(Records drawn from a dataset)
# # # # # # #

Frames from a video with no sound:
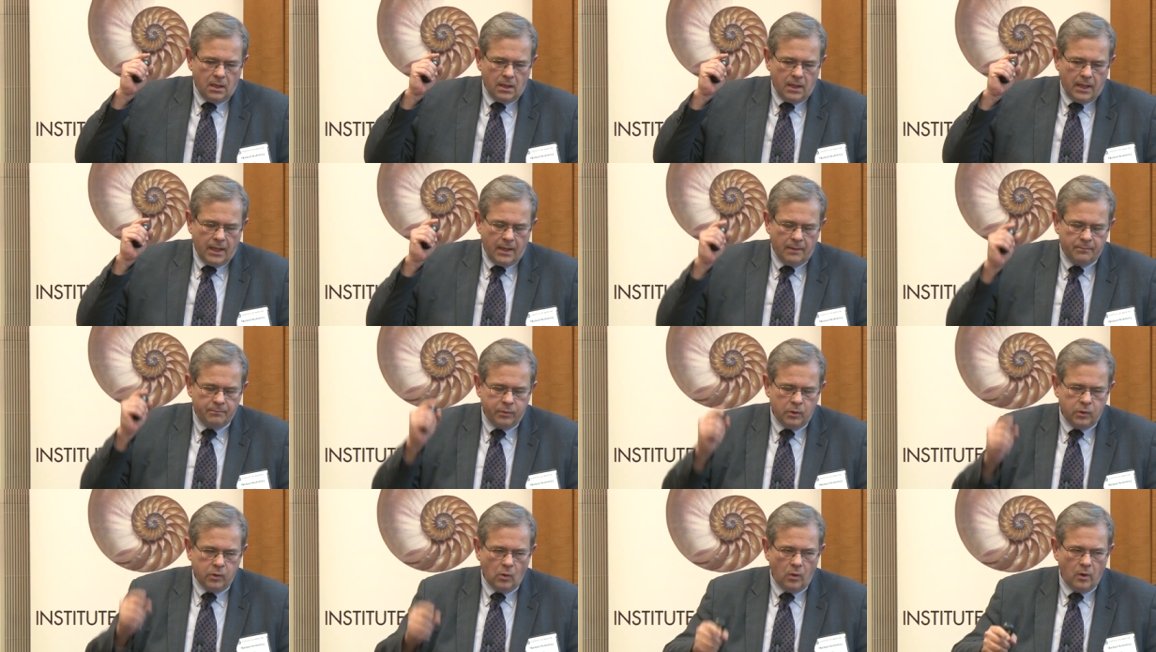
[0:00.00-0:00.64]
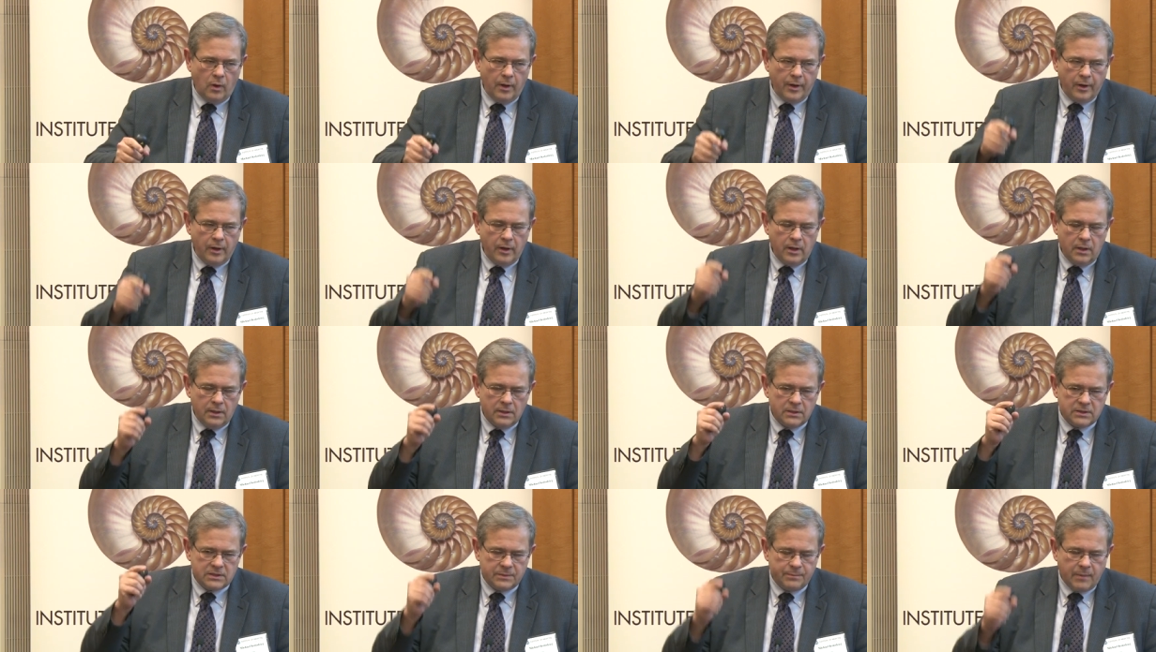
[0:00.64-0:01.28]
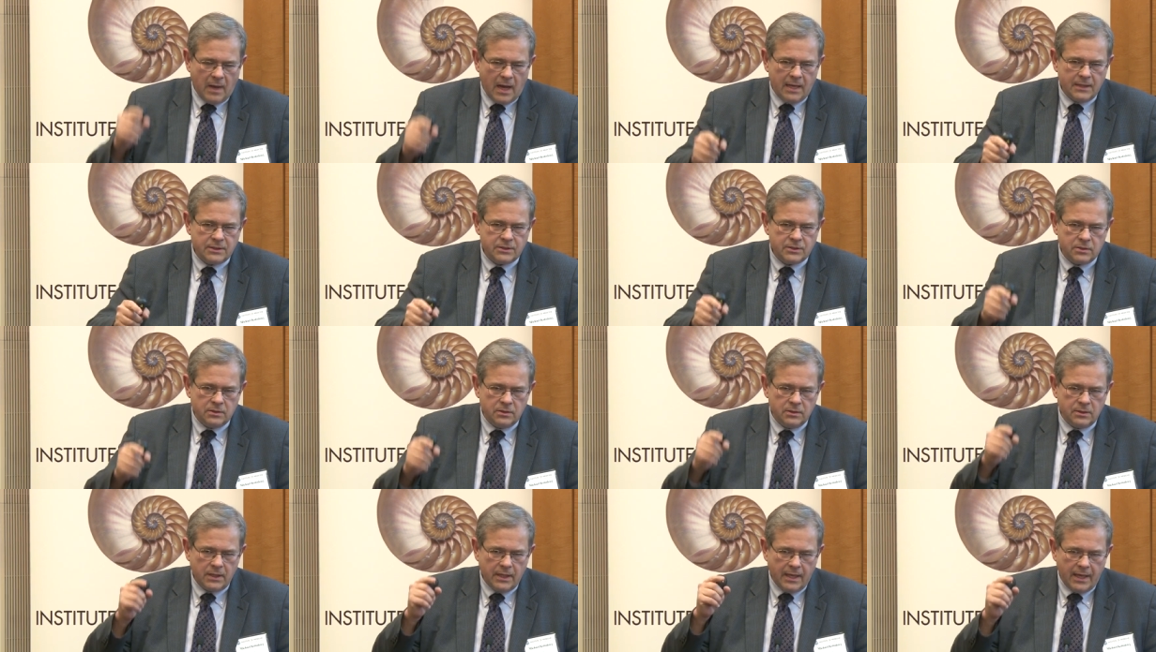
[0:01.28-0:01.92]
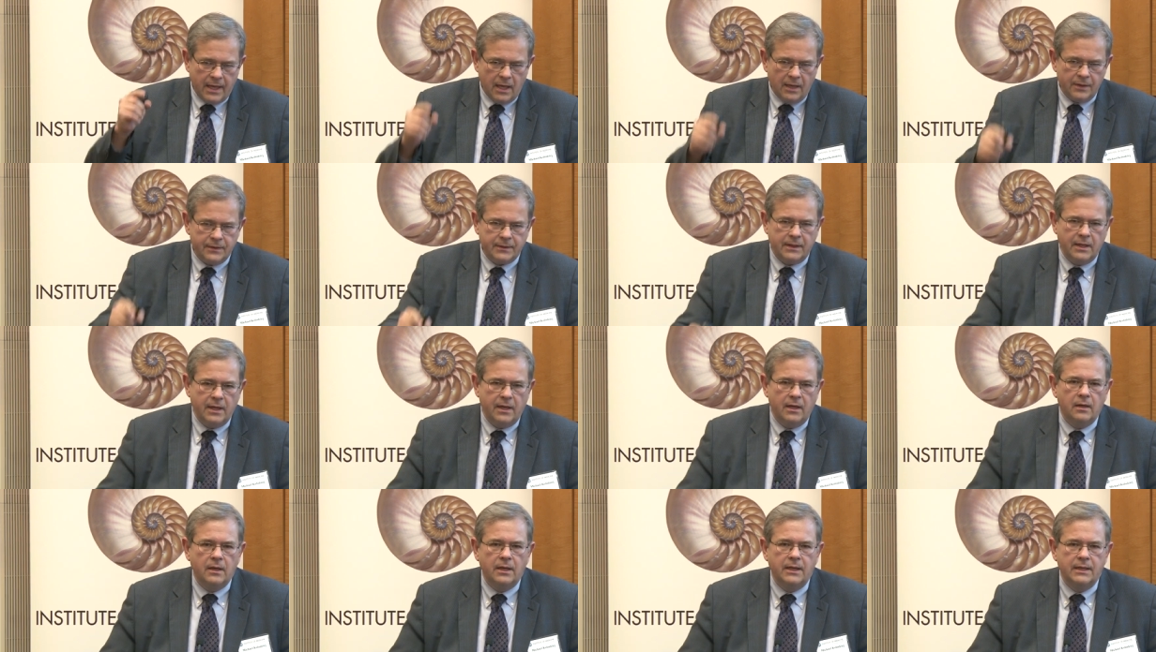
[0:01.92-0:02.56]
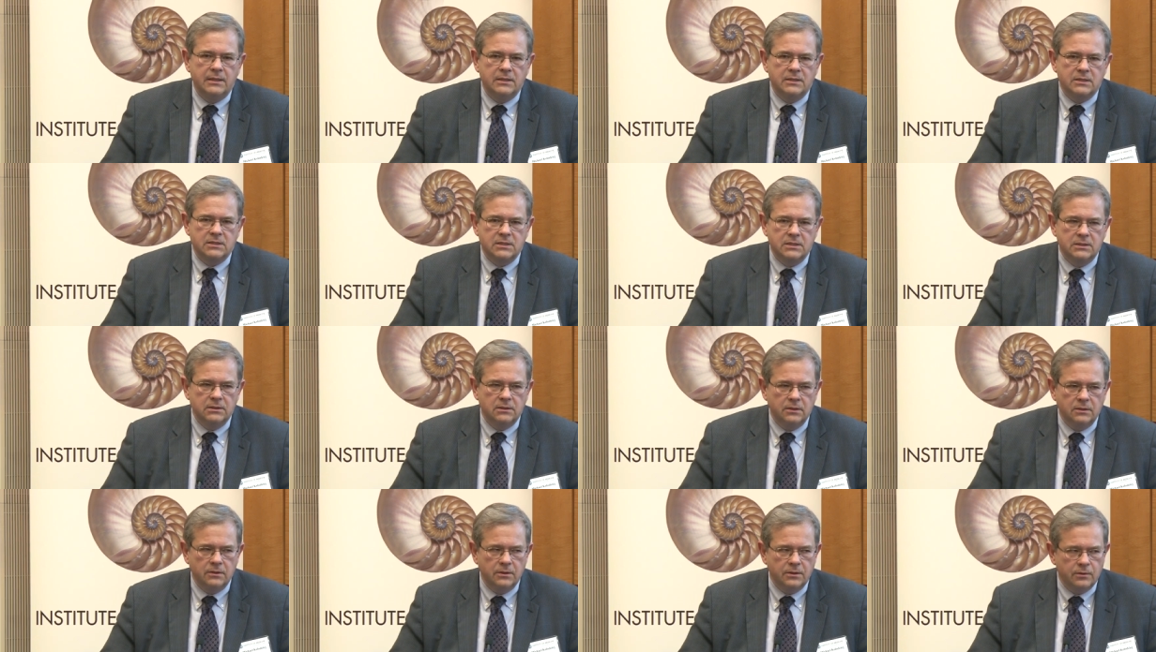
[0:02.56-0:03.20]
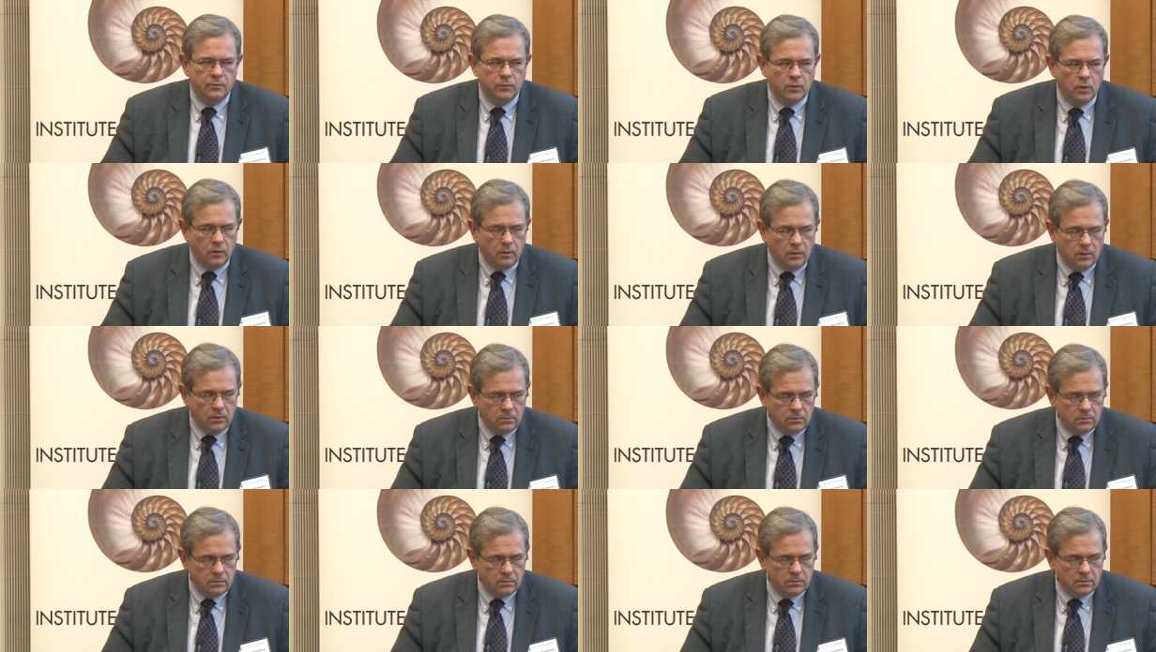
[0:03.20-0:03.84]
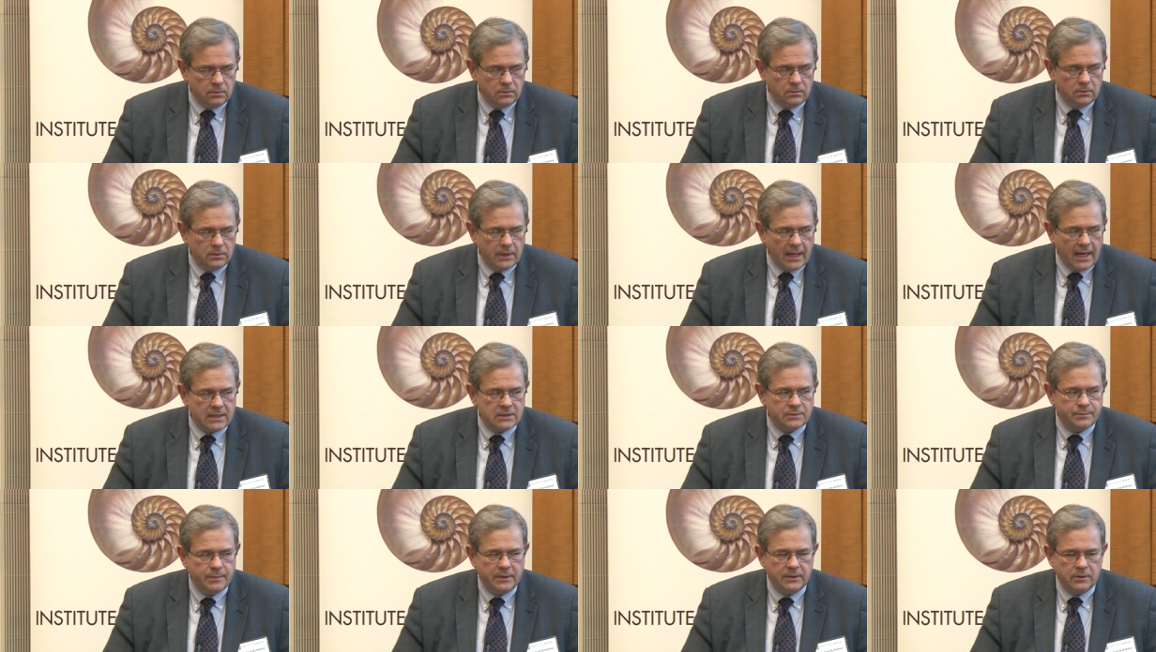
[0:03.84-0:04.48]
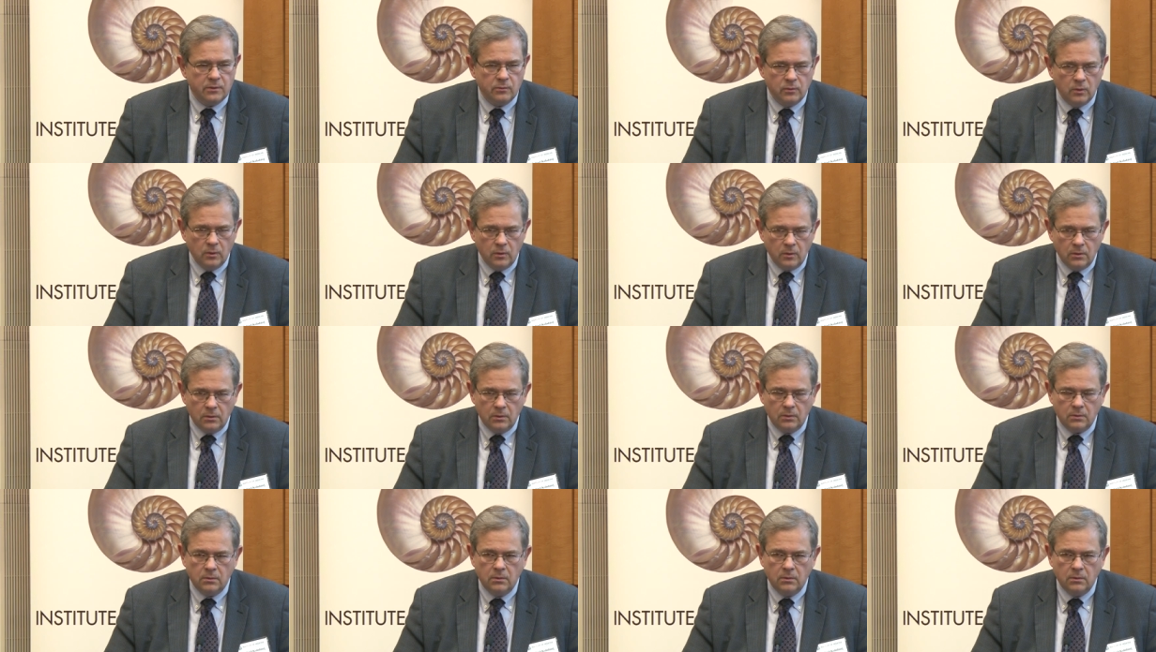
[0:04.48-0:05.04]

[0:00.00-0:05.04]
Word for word: employer-sponsored healthcare is still the rule, has been the rule,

# # # # # # #

Your output should be exactly the lines of the records above from the one with "[0:02.56-0:03.20]" through the last, both ends included, with pictures excluded.

§ Problem solution:
[0:02.56-0:03.20]
[0:03.20-0:03.84]
[0:03.84-0:04.48]
[0:04.48-0:05.04]

[0:00.00-0:05.04]
Word for word: employer-sponsored healthcare is still the rule, has been the rule,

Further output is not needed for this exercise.